Gotta Go:  This place was obviously planned by a woman!  As soon as you enter the West Block gates, you are immediately greeted by a nice clean porta-pottie (all that bumping down the #4 highway takes it’s toll, and you will definitely need it!).

Belza’s comes complete with a parking spot for your horse.

It also has similar clean facilities throughout the park, including at Belza’s Picnic area/campground.

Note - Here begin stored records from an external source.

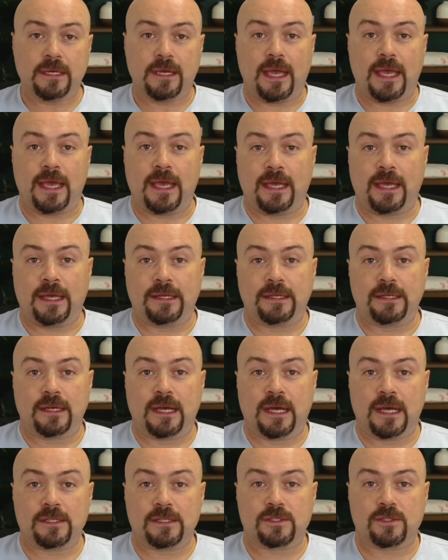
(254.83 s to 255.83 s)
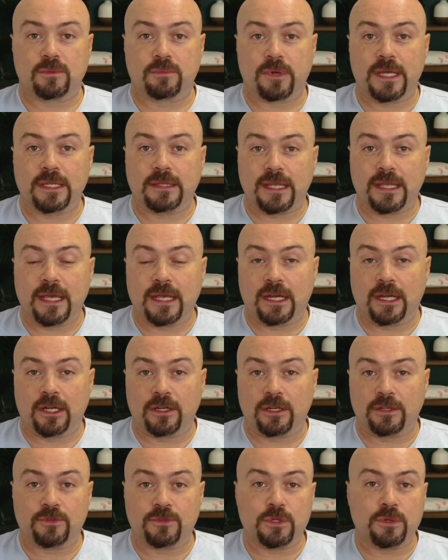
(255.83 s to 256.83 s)
And so right
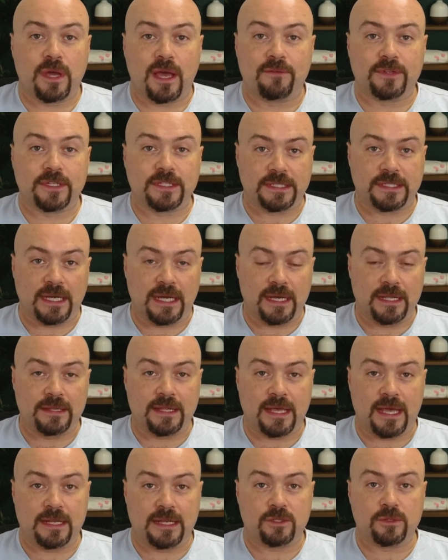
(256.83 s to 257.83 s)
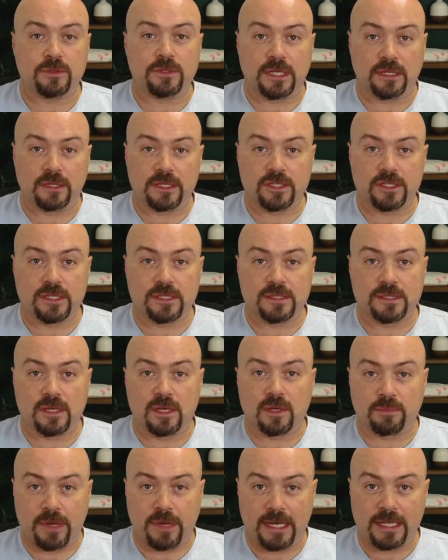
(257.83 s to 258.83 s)
there, if you haven't done that due diligence
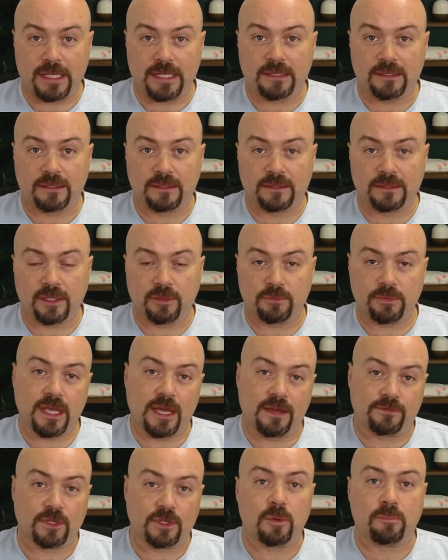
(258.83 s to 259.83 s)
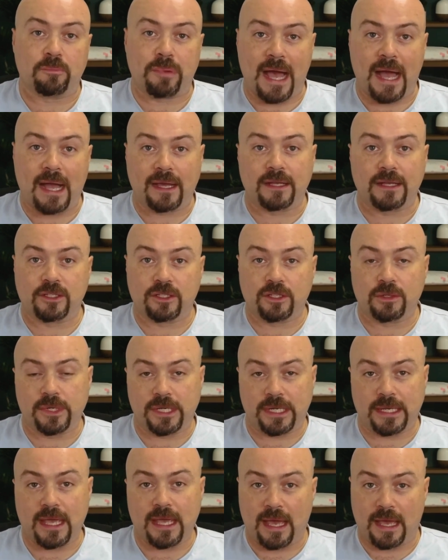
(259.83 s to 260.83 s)
already, then we have to go back and do
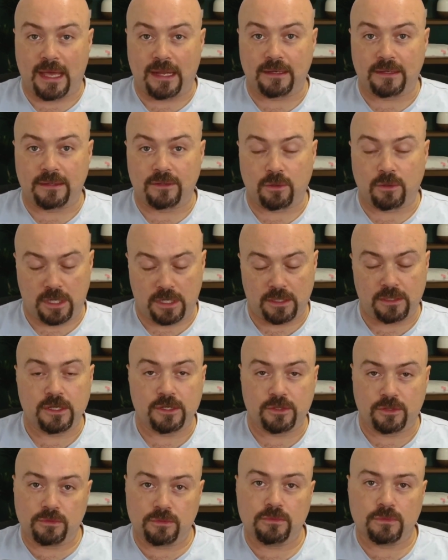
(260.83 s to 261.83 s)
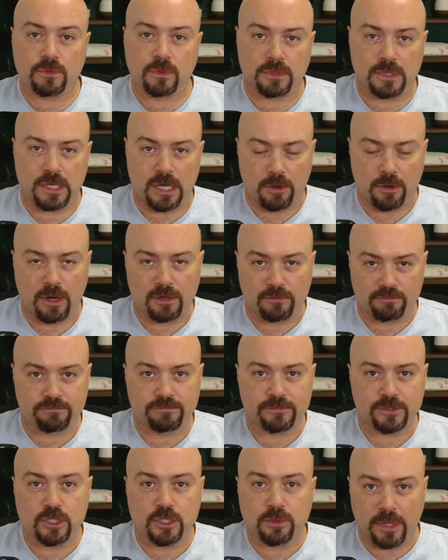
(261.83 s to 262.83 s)
it again, or
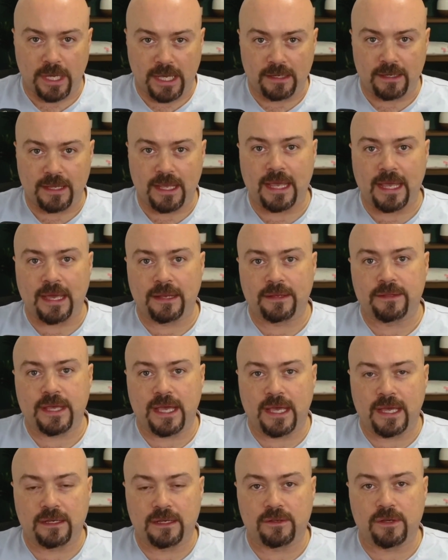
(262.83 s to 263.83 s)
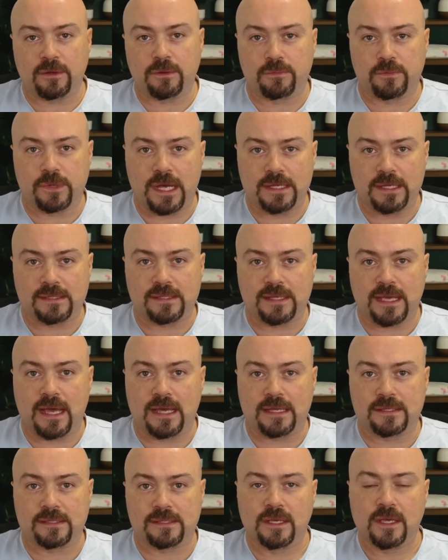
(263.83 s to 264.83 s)
do it and then
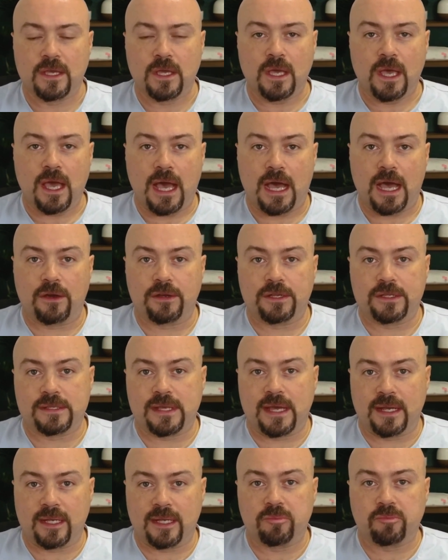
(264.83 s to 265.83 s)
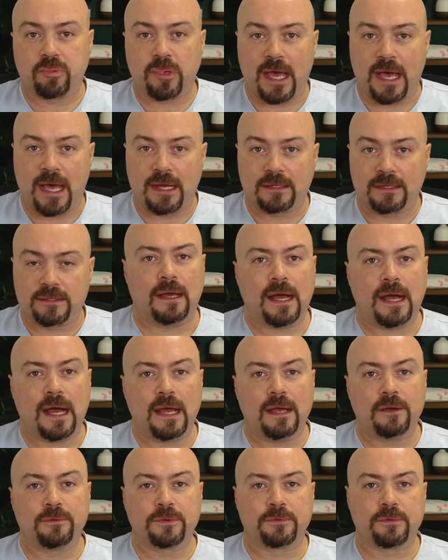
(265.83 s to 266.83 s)
assess how does that impact.
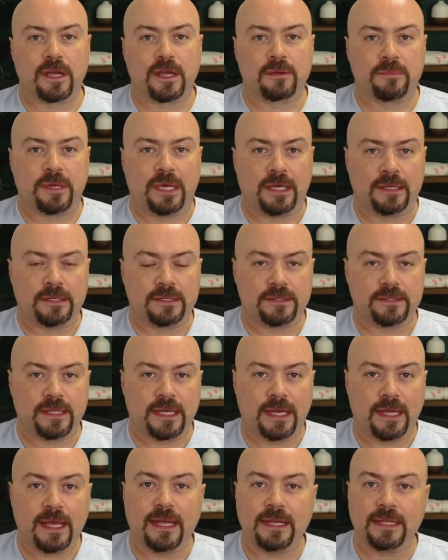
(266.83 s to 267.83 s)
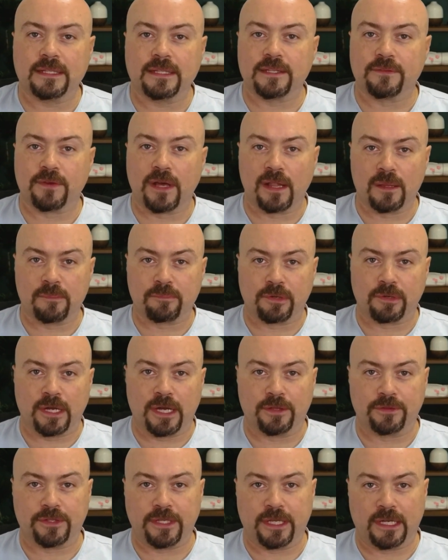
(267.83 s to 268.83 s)
I would recommend that any developer
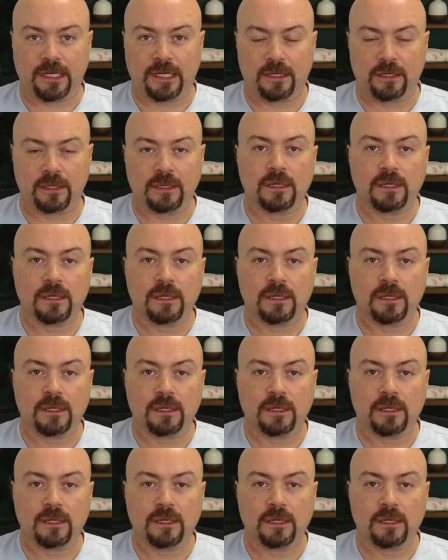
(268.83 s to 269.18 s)
out there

You can also make good use of the facilities found at Grassland’s Visitor’s Centre in Val Mare, or at the Prairie Wind and Silver Sage Museum and Art Gallery. (Where you’ll also find beverages to fill you back up for the bumpy road home!).

Good to Know:

  • Visitor Information for Grasslands National Park can be found here.
  • There are no amenities (other than above noted porta-potties) along the Eco-Tour Road, so be sure to bring plenty of water, some snacks to chow down on, and the requisite bug dope and sunscreen.
  • There are rattlesnakes in the park (though a freak natural accident last summer did kill off 90% of the population) – so look where you walk.
  • There are NO Park Fees – unlike the exorbitant amounts charged at other National Parks this one is currently free and everything is dirt cheap here.  From walking tours that offer you a personal Parks Canada Guide on weekends for only $4.70, to camping for $15.70.
  • Here backcountry camping really means backcountry camping.  Park your car and wherever you hike to and plop your backpack down, that’s where you can stay – – all for only $9.80 for a night or $68.70 a year.
  • The Eco-Tour can be unpassable in bad weather so make sure to check the forecast before planning your visit.
  • Grasslands has now been designated not only as a Dark Sky Preserve – but it’s the Darkest Dark Sky Preserve in Canada.